Teguh Santosa: Secara Politik, Indonesia Tidak ke China

Wartawan senior Teguh Santosa/Repro
Wartawan senior Teguh Santosa/Repro

Kunjungan Wakil Presiden AS, Kamala Harris ke Singapura dan Vietnam merupakan bentuk penghormatan kredo politik Indonesia usai dilantik menjadi wakil Joe Biden. 


"AS merasa perlu untuk menghormati kredo politik luar negeri kita secara official yang diakui seluruh dunia, yakni bebas aktif. Caranya, ya tidak dengan melakukan kunjungan kerja pertama ke Indonesia," jelas wartawan senior Teguh Santosa dalam diskusi daring yang dipandu aktivis Bursah Zarnubi, Sabtu (4/9).

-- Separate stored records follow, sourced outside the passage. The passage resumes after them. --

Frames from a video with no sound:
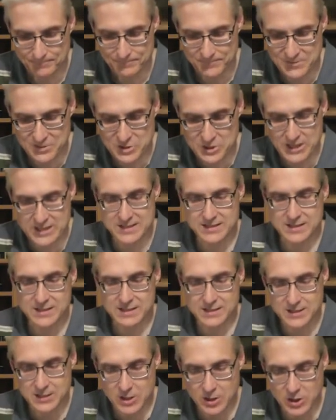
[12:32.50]

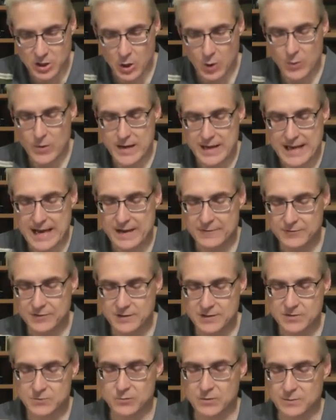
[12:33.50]
Jesus going after
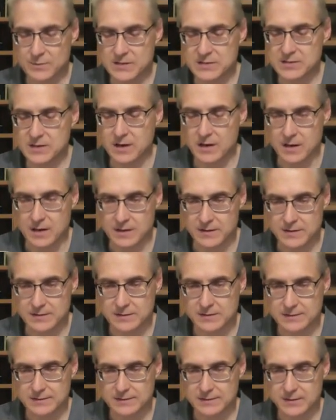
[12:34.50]
this woman's heart,
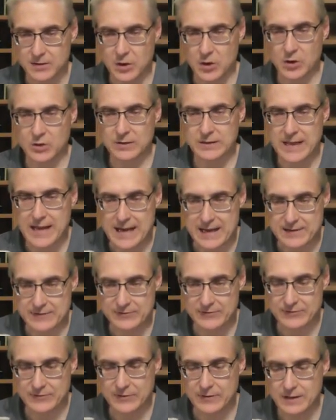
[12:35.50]
her
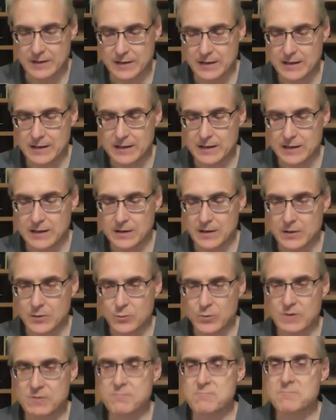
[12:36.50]
life,
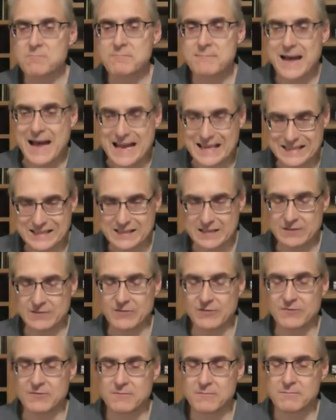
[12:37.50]
with
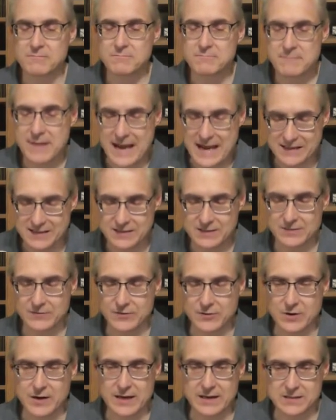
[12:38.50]
massive, massive
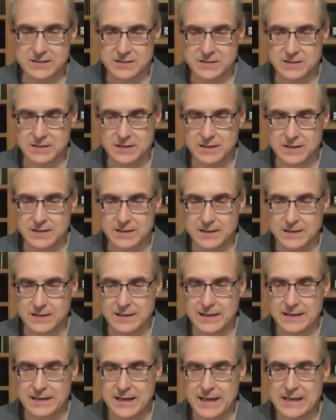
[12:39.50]
grace.
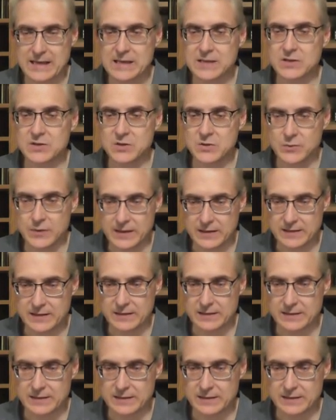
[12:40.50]
And he knew it.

Memang, Indonesia dikenal mesra dengan China dalam hal kerja sama ekonomi. Hal inilah yang banyak ditangkap berbagai pihak menjadi salah satu alasan AS belum menyinggahi Indonesia. Namun Teguh memiliki pandangan lain.

Dosen aktif di Universitas Islam Negeri (UIN) Syarif Hidayatullah Jakarta ini berpandangan, Indonesia tidak sepenuhnya bergantung pada China.

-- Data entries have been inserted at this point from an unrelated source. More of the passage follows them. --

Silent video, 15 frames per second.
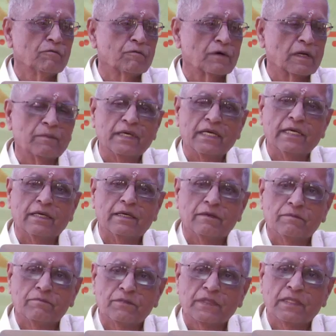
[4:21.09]
from a
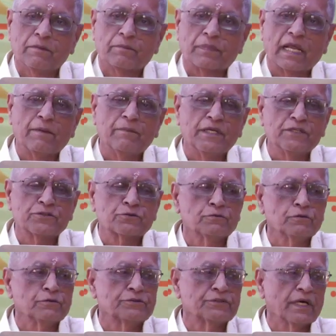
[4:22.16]
primary
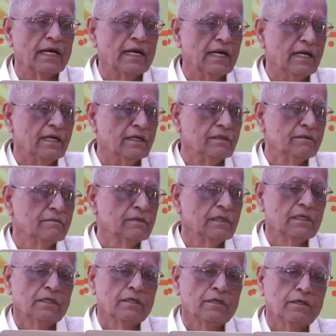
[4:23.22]
school child
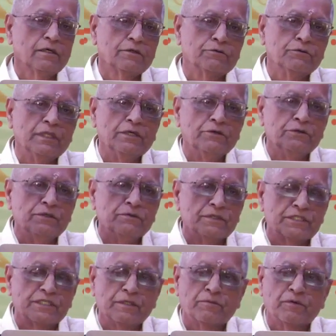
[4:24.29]
to the
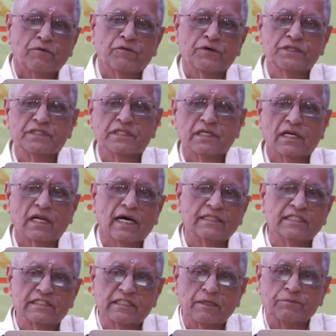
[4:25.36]
university professor on
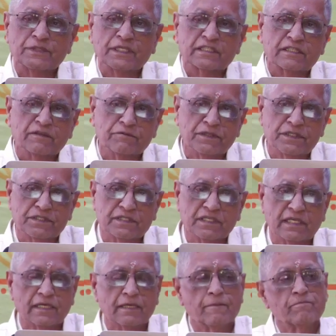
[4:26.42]
the subject of
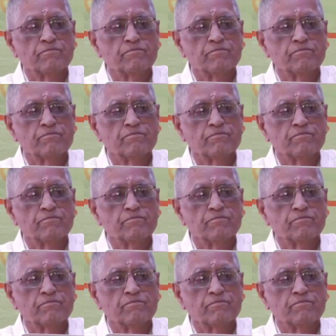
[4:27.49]
history.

Ia lantas menyinggung persoalan Laut China Selatan, di mana pada tahun 2017, Indonesia sempat mengumumkan peta terbaru Negara Kesatuan Republik Indonesia.

Dalam keputusan politik, Indonesia mengubah nama Laut China Selatan menjadi Laut Natuna Utara. Keputusan ini lantas membuat pemerintah China berang. Hal inilah yang sudah dibaca AS sebelum lawatan Kamala Harris ke Asia Tenggara.

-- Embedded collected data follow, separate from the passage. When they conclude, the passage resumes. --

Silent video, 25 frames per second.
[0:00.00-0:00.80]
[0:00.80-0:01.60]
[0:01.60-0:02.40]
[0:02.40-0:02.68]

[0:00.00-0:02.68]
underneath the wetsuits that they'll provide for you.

"Soal Laut China Selatan, AS sudah cukup membaca itu. Jadi sebetulnya AS melihat saat ini Indonesia secara ekonomi terlihat membutuhkan China. Tetap secara politik, Indonesia tidak ke China juga. Ada kebutuhan pragmatis," tegas Teguh yang kini sedang menyelesaikan studi doktoral di Jurusan Hubungan Internasional Universitas Padjadjaran (Unpad) ini.

Oleh sebab itu, yang perlu dipikirkan pemerintah Indonesia saat ini atas sikap Kamala Harris bukan menyibukkan dengan prasangka-prasangka, terlebih menganggap sebagai ancaman atas kedekatan Indonesia-China.

Pemerintah, kata Teguh, perlu menguatkan sektor ekonomi dalam negeri untuk menciptakan basis industri yang bisa dilirik negara lain, bukan hanya kepada AS.

"Persoalan kita, mengapa misalnya perdagangan Indonesia dengan AS tidak lebih baik dari AS-Vietnam? Karena mereka punya yang dijual, mereka bangun basis industri, kita (Indonesia) tidak punya yang bisa dijual," tandas sosok yang kini memimpin Jaringan Media Siber Indonesia (JMSI) ini.

Diskusi tersebut dipandu oleh aktivis Bursah Zarnubi dan diunggah dalam channel YouTube Indosatu News. Selain Teguh, diskusi tersebut juga turut menghadirkan Managing Director Political Economy and Policy Studies, Prof Anthony Budiawan.